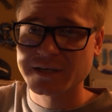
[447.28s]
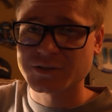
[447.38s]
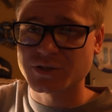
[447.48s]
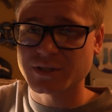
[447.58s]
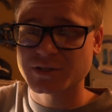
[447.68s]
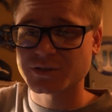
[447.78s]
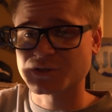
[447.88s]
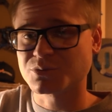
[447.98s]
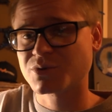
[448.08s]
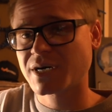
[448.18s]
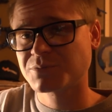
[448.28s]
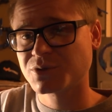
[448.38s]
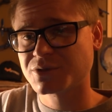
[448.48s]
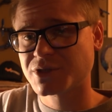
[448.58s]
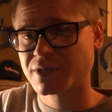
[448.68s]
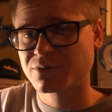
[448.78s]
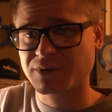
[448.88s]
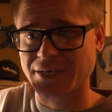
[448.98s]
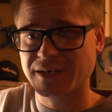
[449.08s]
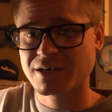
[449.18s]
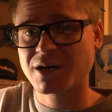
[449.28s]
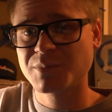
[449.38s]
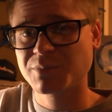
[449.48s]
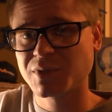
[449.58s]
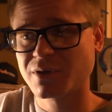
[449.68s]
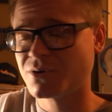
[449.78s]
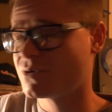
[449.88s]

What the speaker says: just subscribe to the channel and comment below,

» **Your instructions**:
Write every record out again exactly, omitting the pictures they hold.

» **Response**:
[447.28s]
[447.38s]
[447.48s]
[447.58s]
[447.68s]
[447.78s]
[447.88s]
[447.98s]
[448.08s]
[448.18s]
[448.28s]
[448.38s]
[448.48s]
[448.58s]
[448.68s]
[448.78s]
[448.88s]
[448.98s]
[449.08s]
[449.18s]
[449.28s]
[449.38s]
[449.48s]
[449.58s]
[449.68s]
[449.78s]
[449.88s]

What the speaker says: just subscribe to the channel and comment below,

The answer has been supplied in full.